* Instructions for the task:
Your answer must be an exact retyping of the line containing "(8.10 s to 9.00 s)" and every line after it through the end of the records below, with no pictures and nothing else.

***** Information given *****

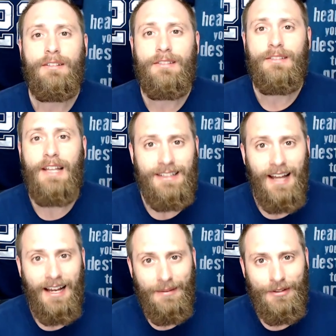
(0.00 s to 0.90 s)
Let's talk
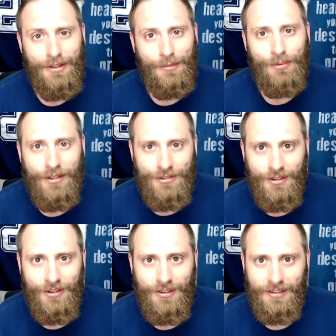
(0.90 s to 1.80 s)
about the pressure
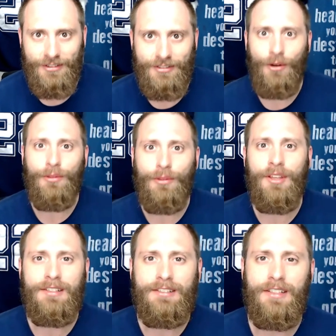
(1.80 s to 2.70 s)
glitch. So
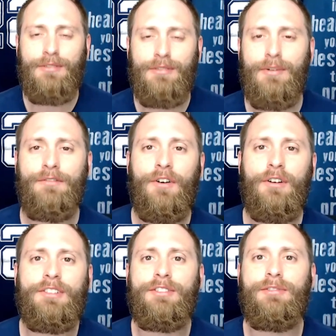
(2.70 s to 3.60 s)
this year, what folks
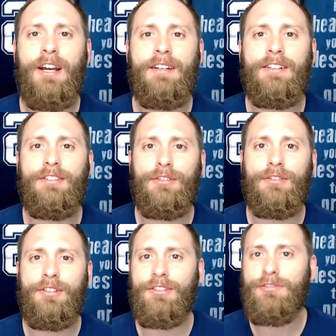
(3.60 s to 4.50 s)
are trying to do, and
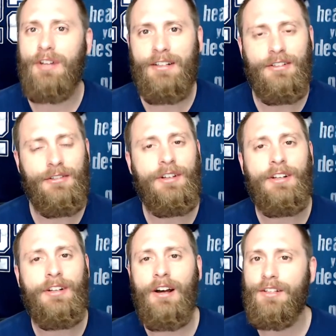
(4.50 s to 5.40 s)
they're trying to do it in
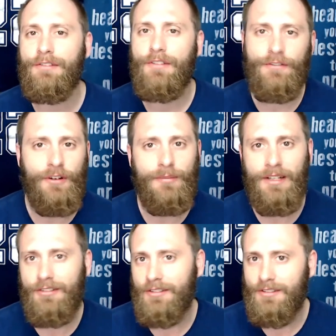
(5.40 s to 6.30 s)
all different
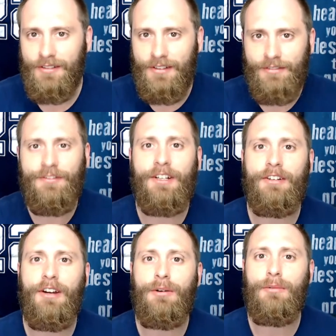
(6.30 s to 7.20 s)
formations and figure
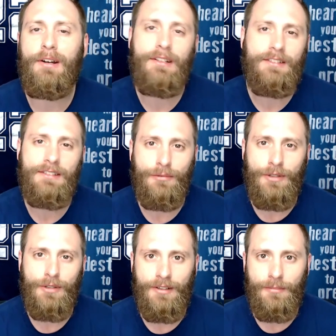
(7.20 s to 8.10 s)
out where it's going to work
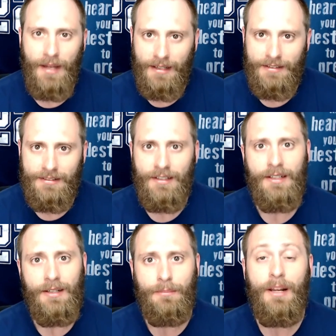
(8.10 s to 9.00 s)
the best,
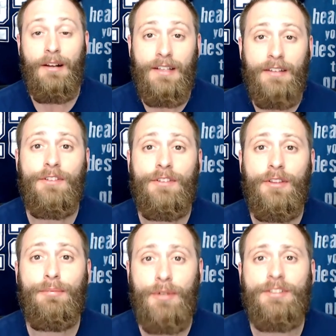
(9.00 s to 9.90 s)
but I'll give you the
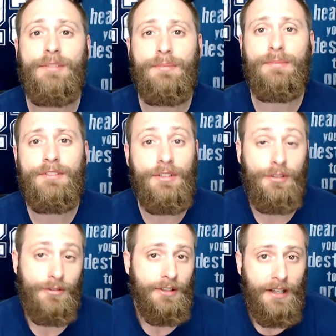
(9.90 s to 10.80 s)
principles so you can
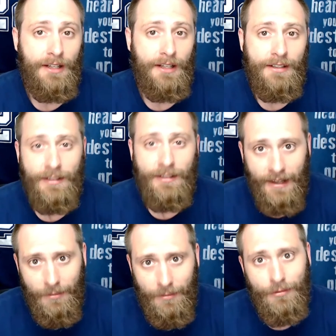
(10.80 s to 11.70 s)
take it in and lab
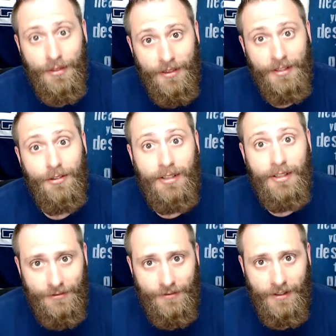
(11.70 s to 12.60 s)
it within your
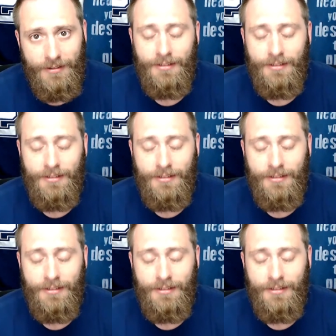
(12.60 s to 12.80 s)
defense.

*****

* Solution for this task:
(8.10 s to 9.00 s)
the best,
(9.00 s to 9.90 s)
but I'll give you the
(9.90 s to 10.80 s)
principles so you can
(10.80 s to 11.70 s)
take it in and lab
(11.70 s to 12.60 s)
it within your
(12.60 s to 12.80 s)
defense.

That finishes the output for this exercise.